The information about PF in FreeBSD handbook is at chapter 33. Freebsd Firewalls

Why setup a firewall? Security issues are detected in a few seconds.

My server is getting scanned all the time

The manual has more details about pfctl and the configuration file pf.conf:

man pfctl
man pf.conf

Starting PF

sysrc pf_enable=yes
sysrc pflog_enable=yes
service pf start
service pflog start

sysrc configures the system to start pf at boot and service starts pf immediately.

pfctl -e                          Enable PF.
pfctl -F all -f /etc/pf.conf      Flush all NAT, filter, state, and table rules and reload /etc/pf.conf.
pfctl -vnf /etc/pf.conf           Check /etc/pf.conf for errors, but do not load ruleset.

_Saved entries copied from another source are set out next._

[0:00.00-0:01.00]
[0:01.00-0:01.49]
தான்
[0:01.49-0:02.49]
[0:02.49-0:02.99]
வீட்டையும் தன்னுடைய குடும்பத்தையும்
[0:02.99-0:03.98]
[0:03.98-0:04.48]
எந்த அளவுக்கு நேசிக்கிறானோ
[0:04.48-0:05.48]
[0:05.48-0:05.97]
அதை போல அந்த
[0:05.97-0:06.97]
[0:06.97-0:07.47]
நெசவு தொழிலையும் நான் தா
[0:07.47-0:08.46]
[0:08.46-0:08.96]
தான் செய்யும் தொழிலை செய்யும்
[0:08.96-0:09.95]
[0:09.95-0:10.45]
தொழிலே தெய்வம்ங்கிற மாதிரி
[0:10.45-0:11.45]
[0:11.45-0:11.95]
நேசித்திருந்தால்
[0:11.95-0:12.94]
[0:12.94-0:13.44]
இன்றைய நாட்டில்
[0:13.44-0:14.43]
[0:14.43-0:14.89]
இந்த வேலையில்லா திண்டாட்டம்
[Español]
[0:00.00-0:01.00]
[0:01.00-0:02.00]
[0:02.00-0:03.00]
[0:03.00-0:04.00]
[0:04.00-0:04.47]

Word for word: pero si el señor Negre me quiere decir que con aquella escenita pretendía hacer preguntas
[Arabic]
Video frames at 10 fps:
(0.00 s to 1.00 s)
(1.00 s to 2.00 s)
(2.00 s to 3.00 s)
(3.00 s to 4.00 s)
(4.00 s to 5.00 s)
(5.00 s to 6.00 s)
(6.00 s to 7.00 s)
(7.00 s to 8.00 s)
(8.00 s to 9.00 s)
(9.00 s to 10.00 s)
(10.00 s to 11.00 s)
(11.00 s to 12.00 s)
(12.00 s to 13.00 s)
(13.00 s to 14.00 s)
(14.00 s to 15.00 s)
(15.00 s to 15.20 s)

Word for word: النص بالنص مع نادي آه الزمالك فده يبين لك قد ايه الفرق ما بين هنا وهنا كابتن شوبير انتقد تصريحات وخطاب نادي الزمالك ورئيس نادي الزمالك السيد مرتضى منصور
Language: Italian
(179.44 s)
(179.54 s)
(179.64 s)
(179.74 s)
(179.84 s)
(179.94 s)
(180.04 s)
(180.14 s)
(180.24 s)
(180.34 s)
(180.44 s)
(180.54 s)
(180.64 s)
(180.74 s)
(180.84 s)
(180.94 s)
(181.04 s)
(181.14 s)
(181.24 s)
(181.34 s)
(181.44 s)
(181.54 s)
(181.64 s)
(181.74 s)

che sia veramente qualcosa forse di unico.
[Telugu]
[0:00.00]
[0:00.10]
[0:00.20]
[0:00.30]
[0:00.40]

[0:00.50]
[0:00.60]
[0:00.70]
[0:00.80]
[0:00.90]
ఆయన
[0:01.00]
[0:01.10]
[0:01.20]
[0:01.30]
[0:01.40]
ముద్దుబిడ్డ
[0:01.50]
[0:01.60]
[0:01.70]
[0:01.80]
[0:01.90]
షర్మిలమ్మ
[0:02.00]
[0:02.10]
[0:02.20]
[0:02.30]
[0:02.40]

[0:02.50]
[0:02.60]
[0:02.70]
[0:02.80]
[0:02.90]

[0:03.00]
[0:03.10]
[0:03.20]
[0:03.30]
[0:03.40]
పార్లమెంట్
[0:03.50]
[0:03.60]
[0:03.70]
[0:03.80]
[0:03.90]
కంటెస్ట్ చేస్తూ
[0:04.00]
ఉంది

pfctl -vnf doesn't check the table sizes, default table size is 65535 entries.

Creating rules

In this configuration, pf blocks the nets listed in the blocked file, allows connections to the ssh server only from the networks listed in the allow file and drops ping. There are too many botnets connecting to the ssh server, so I allow only my machines to connect to it. I don't use ping so I drop it. My machines get 100 pings per second from everywhere on the internet, the botnets are using ping to guess to the geographical location of the machines.

vi /etc/pf.conf

table <allow> persist file "/etc/allow"
table <blocked> persist file "/etc/blocked"

set skip on lo0
scrub in

pass out keep state

block quick from <blocked>
block quick inet proto tcp from ! <allow> to any port ssh
block quick inet proto icmp all icmp-type 8 code 0
  • set skip on lo0 doesn't apply any rule to the local network interface
  • scrub in reassembles the ip fragments
  • pass out keep state allows outgoing connections initiated by the host, the iptables equivalent in linux is iptables -A INPUT -m conntrack --ctstate ESTABLISHED,RELATED -j ACCEPT
  • block quick inet proto icmp all icmp-type 8 code 0 drops pings, iptables equivalent is iptables -A INPUT -p icmp --icmp-type echo-request -j DROP
  • block quick from <blocked> blocks packets from the networks listed on blocked, the iptables equivalent is iptables -A INPUT -m set --match-set blocked src -j DROP
  • table <allow> persist file "/etc/allow" creates a table called allow with the networks listed in /etc/allow. allow looks like this:
1.2.3.4/8
45.46.47.48/16

The default table size is 65535, when a table exceeds the maximum size this error happens:

pfctl -f /etc/pf.conf
/etc/pf.conf:2: cannot define table x: too many elements.
Consider increasing net.pf.request_maxcount.
pfctl: Syntax error in config file: pf rules not loaded

To increase the maximum table size, run:

sysctl net.pf.request_maxcount=131071

With ipset in linux, the tables (sets) are created like this:

ipset create blocked hash:net hashsize 262144 maxelem 262144

New networks can be added to tables at any time with:

pfctl -t allow -T add 192.168.1.0/16

With ipset, networks are added with:

ipset add blocked 1.0.0.0/8

The command pfctl -si shows some statistics and counters.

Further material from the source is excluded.